The art-making process helps me attune to this Pointe Vierge. There are some examples here.
Bright Mystery
The summer of 2024 has been full of colour, bright colours, organic shapes, a kind of reassurance and joy. (Did I mention, that I'm in love?). Out of this work has emerged the overall theme of Hope beyond Hope, as even in this bright chapter in my life, I keep needing to find uplift.
The Ancestry Series -- A Reckoning with my Colonial Inheritance
In 2015, on a trip to Ireland, I stopped in the Burren, where great slabs of limestone are interlaced with tiny plants and flowers carried by glaciers from as far away as the shores of the Mediterranean. The landscape, the light, wind... the percussion sound of feet on that grey rock... it all somehow threw a noose around my heart and I knew I had to return. The next year, I went to Ballyvaughan and the Burren College of Art for a month long art residency. The art was all about contrast, texture, and somehow deep longing. And I became acquainted with the "famine walls", make-work projects -- stone walls that stretched far beyond where anyone had any use for fences -- that my English ancestors had invented so that the starving Irish workers would "have their dignity" when they were receiving food.
This series is part of Witnessing What Is.
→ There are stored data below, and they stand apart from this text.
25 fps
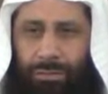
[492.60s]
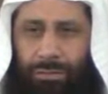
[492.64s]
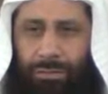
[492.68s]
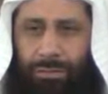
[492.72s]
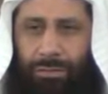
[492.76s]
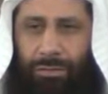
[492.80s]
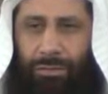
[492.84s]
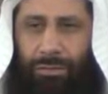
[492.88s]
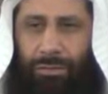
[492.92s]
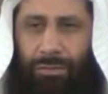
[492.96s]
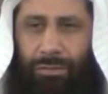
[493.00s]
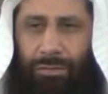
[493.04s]

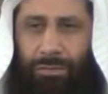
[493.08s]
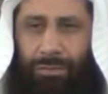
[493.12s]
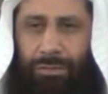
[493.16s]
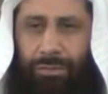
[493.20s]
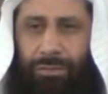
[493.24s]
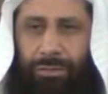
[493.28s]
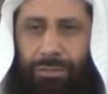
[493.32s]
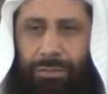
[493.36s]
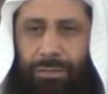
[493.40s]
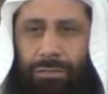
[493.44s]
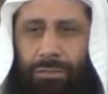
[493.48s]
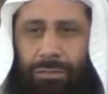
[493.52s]
هي مو
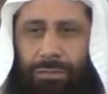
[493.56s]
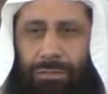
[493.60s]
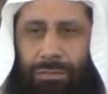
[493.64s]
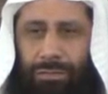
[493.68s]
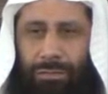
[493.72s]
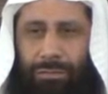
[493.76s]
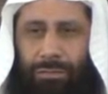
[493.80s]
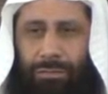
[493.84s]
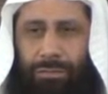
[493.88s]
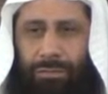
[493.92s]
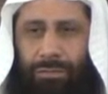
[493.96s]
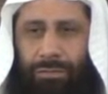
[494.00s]
فلما
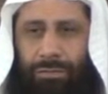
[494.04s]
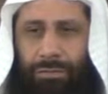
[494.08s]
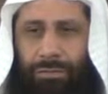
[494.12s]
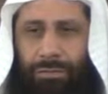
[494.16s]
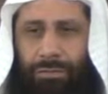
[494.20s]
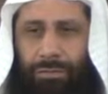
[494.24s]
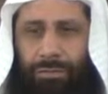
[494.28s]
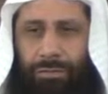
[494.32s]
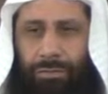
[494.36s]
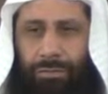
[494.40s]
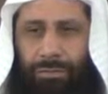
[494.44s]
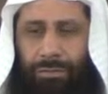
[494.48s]
قبض
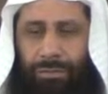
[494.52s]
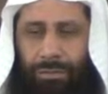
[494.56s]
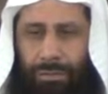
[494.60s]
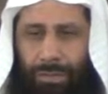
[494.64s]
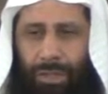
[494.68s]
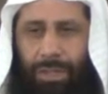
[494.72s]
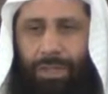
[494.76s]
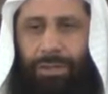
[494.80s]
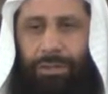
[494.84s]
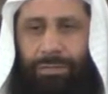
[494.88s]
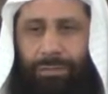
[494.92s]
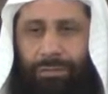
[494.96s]

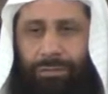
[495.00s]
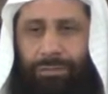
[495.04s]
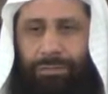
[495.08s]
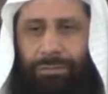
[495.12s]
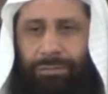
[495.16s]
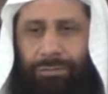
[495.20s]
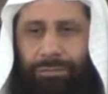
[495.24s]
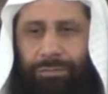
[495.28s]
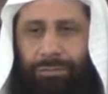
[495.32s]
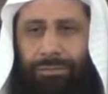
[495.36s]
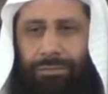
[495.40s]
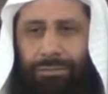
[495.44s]
طيب
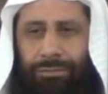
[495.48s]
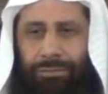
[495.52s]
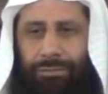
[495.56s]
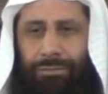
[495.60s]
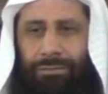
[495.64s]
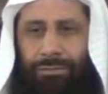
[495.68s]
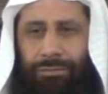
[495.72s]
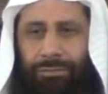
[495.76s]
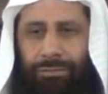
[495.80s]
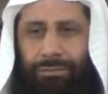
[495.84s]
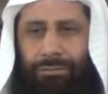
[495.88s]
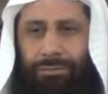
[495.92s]

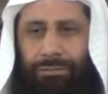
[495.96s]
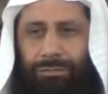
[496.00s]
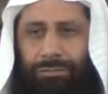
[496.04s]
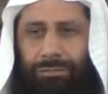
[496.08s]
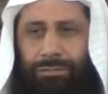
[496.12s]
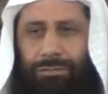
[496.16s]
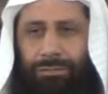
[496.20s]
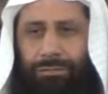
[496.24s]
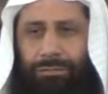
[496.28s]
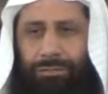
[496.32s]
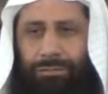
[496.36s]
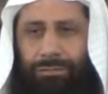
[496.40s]
يعني
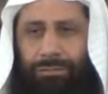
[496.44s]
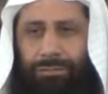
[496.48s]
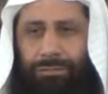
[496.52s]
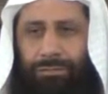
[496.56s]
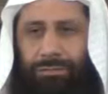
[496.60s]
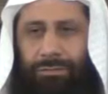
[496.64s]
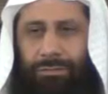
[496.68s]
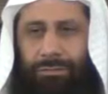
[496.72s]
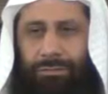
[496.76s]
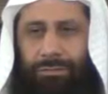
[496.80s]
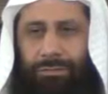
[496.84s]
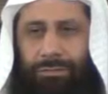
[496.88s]
معناتها ما
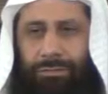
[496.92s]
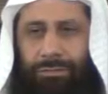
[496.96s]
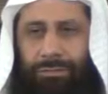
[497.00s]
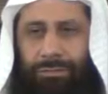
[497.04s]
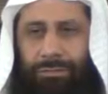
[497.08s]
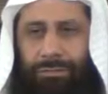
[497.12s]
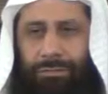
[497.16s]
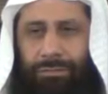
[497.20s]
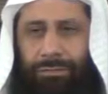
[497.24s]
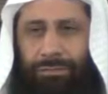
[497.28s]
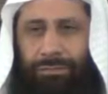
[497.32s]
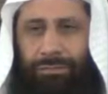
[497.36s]

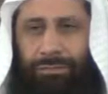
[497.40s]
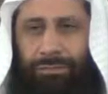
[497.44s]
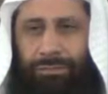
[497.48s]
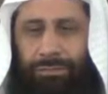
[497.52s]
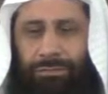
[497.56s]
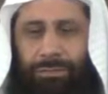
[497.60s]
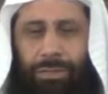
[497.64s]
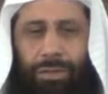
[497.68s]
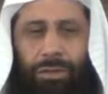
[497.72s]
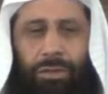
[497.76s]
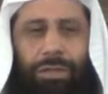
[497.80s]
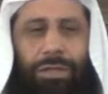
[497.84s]

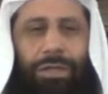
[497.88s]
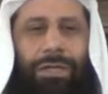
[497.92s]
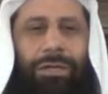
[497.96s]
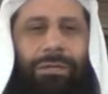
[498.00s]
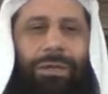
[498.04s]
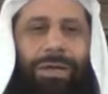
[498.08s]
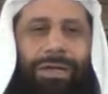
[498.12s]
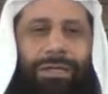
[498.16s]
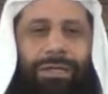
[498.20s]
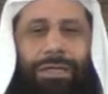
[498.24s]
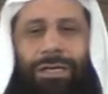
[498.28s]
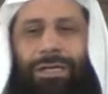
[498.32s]
خبروا ما هو احنا
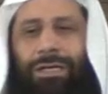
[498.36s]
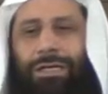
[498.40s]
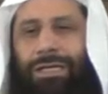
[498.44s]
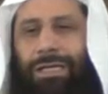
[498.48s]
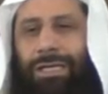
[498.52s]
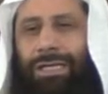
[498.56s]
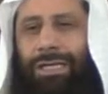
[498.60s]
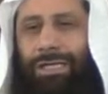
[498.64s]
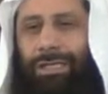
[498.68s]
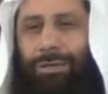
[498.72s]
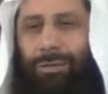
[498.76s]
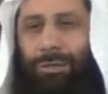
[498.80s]
ما عندنا
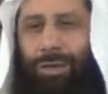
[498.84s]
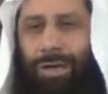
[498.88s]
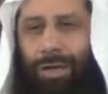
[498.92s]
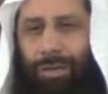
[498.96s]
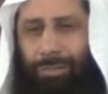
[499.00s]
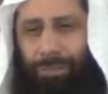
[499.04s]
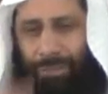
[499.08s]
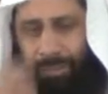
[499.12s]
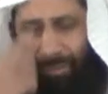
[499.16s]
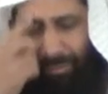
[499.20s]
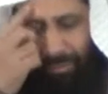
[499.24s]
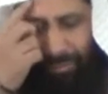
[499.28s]
دليل لما
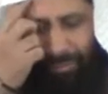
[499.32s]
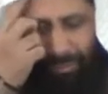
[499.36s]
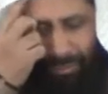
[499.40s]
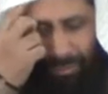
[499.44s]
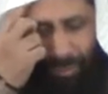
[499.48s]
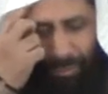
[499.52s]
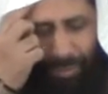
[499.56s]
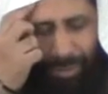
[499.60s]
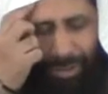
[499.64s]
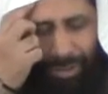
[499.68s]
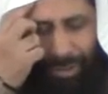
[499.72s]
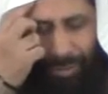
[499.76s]
خبروا
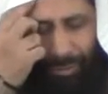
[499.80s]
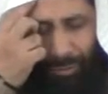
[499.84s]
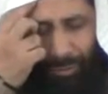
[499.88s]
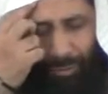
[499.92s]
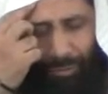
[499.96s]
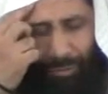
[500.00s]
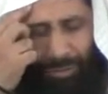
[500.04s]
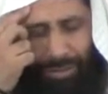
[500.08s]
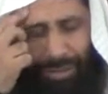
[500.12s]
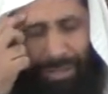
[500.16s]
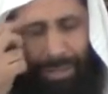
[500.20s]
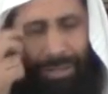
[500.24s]
ممكن
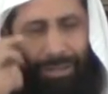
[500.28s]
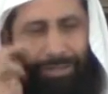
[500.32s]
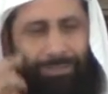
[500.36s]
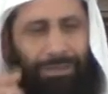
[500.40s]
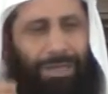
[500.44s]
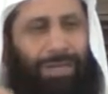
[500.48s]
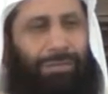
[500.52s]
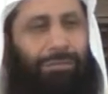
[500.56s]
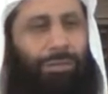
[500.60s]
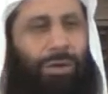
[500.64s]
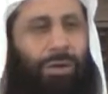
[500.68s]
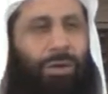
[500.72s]
يكون
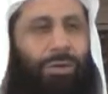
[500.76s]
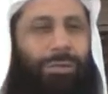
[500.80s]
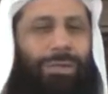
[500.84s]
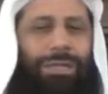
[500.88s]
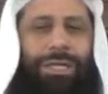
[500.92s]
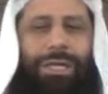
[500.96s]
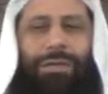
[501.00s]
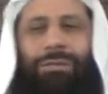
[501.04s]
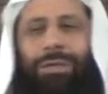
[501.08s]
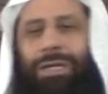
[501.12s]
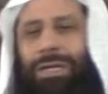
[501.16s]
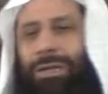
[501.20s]
فلما
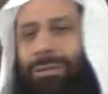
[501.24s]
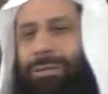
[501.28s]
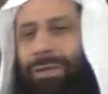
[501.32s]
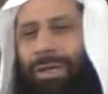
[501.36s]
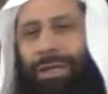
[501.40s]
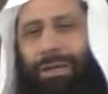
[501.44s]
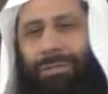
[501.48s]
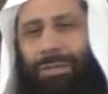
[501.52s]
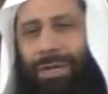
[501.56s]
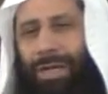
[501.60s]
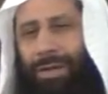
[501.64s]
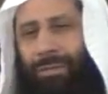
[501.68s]
قبض
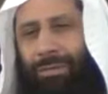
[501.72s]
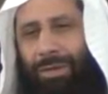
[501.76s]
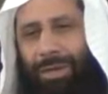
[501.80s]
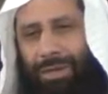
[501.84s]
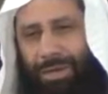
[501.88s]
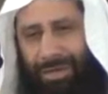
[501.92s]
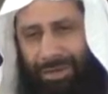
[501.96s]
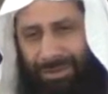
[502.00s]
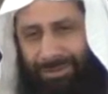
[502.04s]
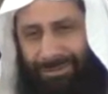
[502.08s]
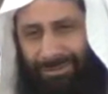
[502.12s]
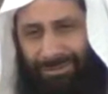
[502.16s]
عملنا
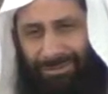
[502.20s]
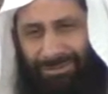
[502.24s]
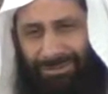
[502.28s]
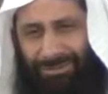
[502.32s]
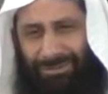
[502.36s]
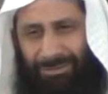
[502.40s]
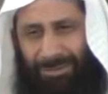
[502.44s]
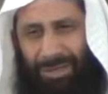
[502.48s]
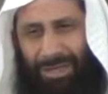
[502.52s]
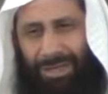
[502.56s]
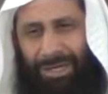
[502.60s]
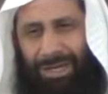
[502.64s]
بأمره
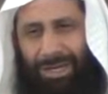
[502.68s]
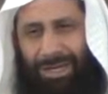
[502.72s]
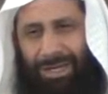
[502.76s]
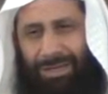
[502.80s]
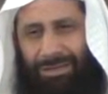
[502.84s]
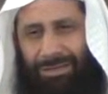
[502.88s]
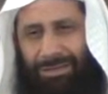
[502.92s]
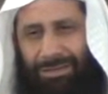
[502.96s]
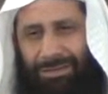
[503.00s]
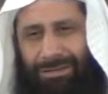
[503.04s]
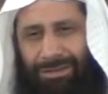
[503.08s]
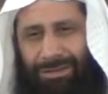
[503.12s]

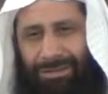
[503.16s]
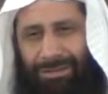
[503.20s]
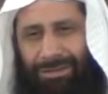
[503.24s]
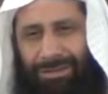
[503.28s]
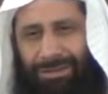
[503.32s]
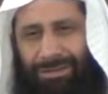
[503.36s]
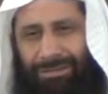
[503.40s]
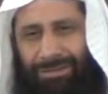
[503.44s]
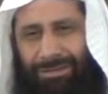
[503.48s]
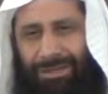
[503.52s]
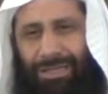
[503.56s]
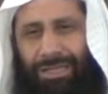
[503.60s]
معناها
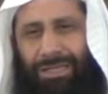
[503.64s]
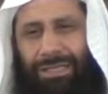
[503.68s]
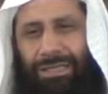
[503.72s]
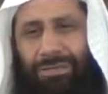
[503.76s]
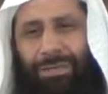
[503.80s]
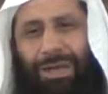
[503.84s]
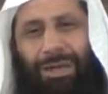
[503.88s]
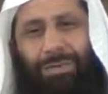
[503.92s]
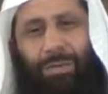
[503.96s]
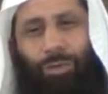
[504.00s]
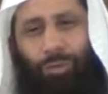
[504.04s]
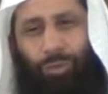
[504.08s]

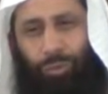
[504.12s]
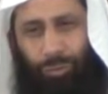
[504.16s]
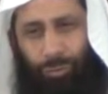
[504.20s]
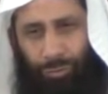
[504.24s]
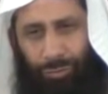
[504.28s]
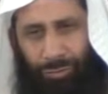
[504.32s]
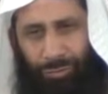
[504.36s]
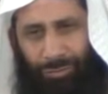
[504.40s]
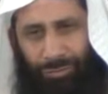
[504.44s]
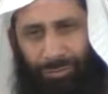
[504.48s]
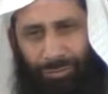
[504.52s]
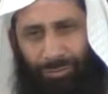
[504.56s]
فالاحتمال
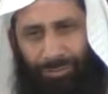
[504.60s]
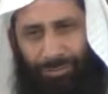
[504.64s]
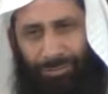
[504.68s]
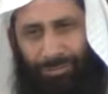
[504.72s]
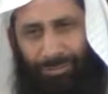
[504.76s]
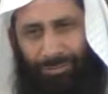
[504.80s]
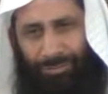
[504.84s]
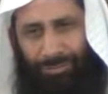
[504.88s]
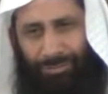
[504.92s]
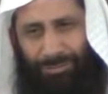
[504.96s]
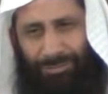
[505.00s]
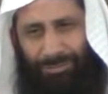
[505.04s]
موجود
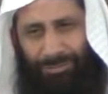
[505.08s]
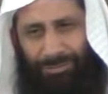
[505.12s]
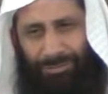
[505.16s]
يعني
Turning towards it. Realizing what unconsciously, now more conscious due to this process, still lives on in me.
Gaza Series
I was in Amman in the first part of 2024, and had limited access to art supplies, so I returned to painting with acrylic on canvas. The relentless assault on the people of Gaza was a constant thrum in the background of daily life. The khobezay (mallow) plant that grows tender green in spring -- I was imagining the lucky few in Gaza who were able to forage for them. The ancient olive tree, covered in dust from destroyed buildings... rooted. The old stones of Umm Qais in northern Jordan, overlooking the Sea of Galilee; long memory. And the the mesa beckoning in the distance.
This series evokes a long view -- beyond living memory and beyond what's foreseeable. And, a kind of faith in the life force that has brought us all here.